## TASK GOAL
Would you give the listing again exactly, without its images?

▽

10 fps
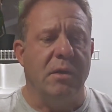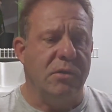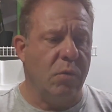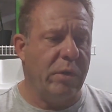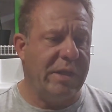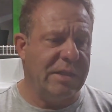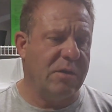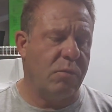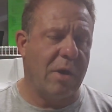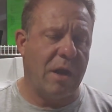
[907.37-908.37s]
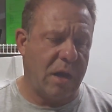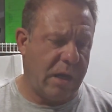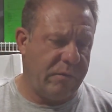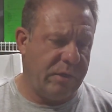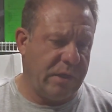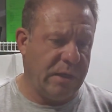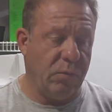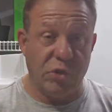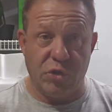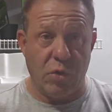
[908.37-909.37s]
So when this arrived, it
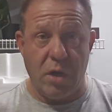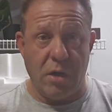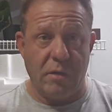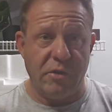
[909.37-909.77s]
was strung.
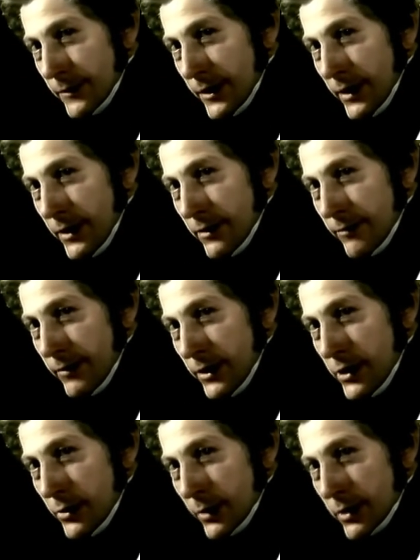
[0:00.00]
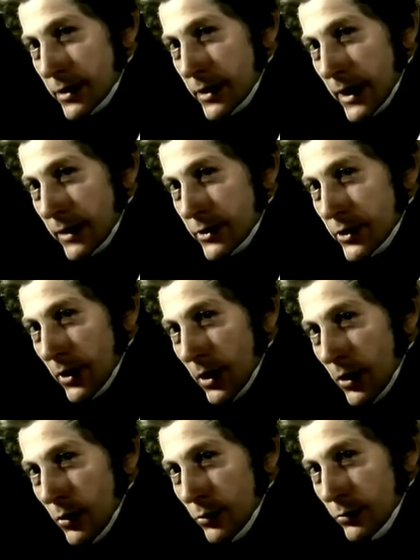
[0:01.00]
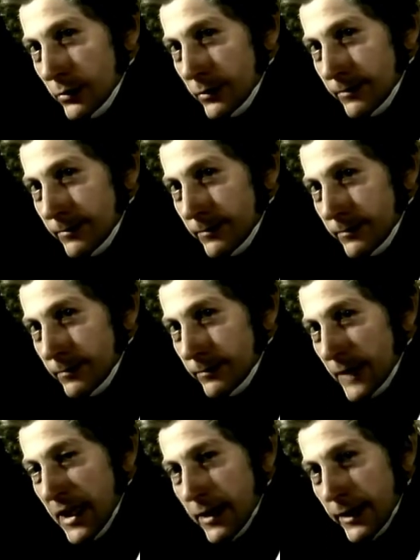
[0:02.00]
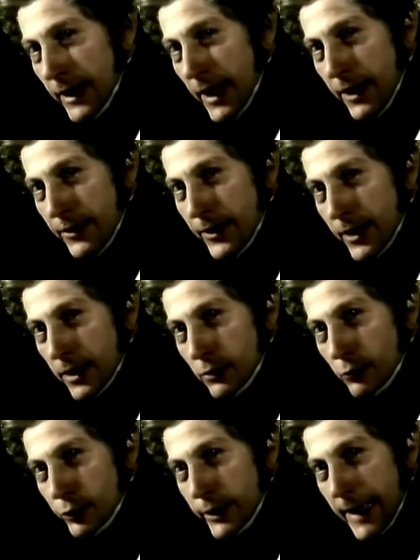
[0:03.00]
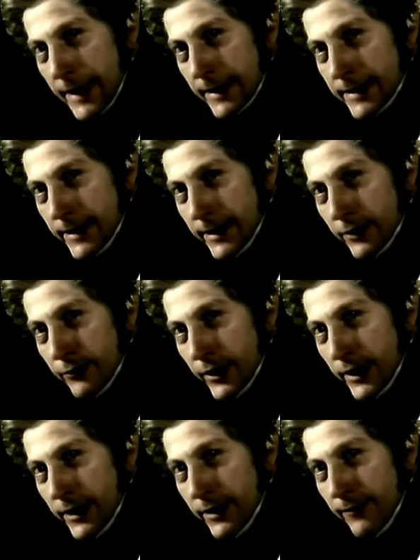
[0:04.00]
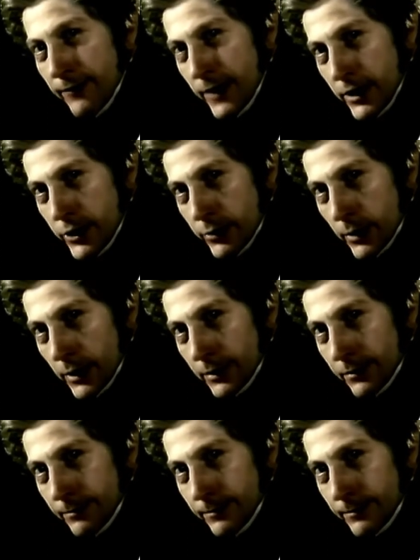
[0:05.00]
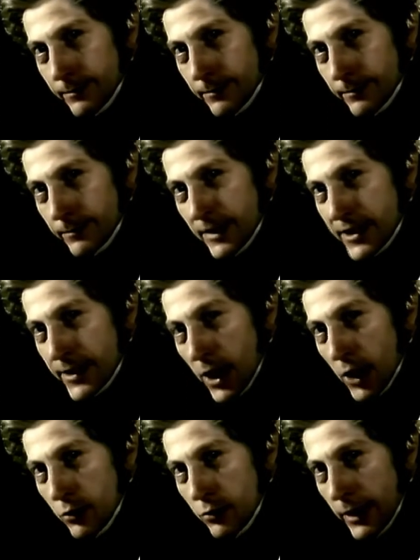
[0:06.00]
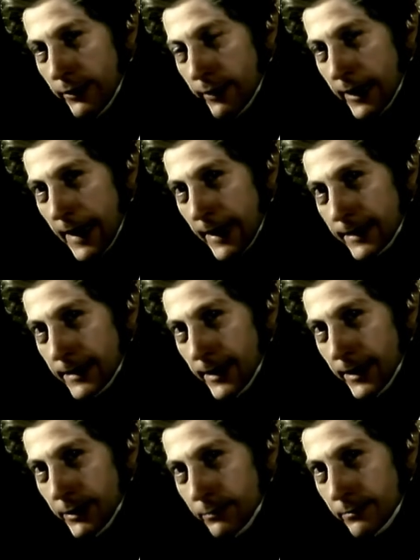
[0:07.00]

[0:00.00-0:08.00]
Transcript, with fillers: The individual stands alone. The ethical reality of the individual is the only reality.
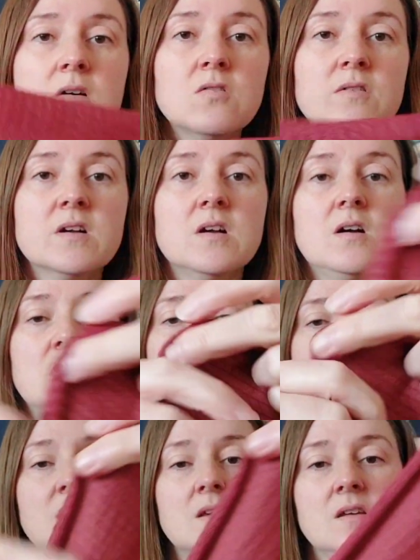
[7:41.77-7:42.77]
or a
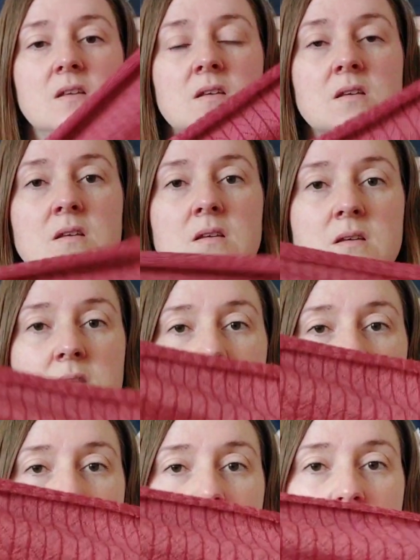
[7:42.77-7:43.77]
cardigan.
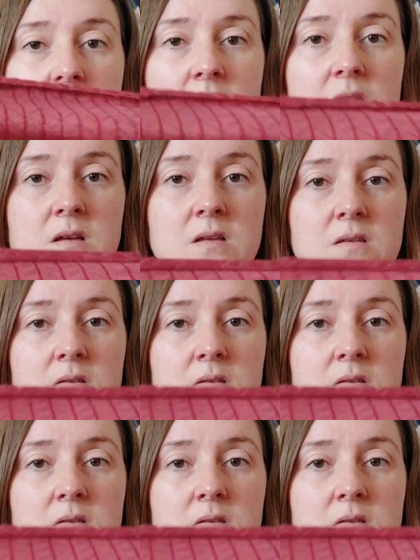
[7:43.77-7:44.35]
There we are.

△

## FINAL ANSWER
10 fps
[907.37-908.37s]
[908.37-909.37s]
So when this arrived, it
[909.37-909.77s]
was strung.
[0:00.00]
[0:01.00]
[0:02.00]
[0:03.00]
[0:04.00]
[0:05.00]
[0:06.00]
[0:07.00]

[0:00.00-0:08.00]
Transcript, with fillers: The individual stands alone. The ethical reality of the individual is the only reality.
[7:41.77-7:42.77]
or a
[7:42.77-7:43.77]
cardigan.
[7:43.77-7:44.35]
There we are.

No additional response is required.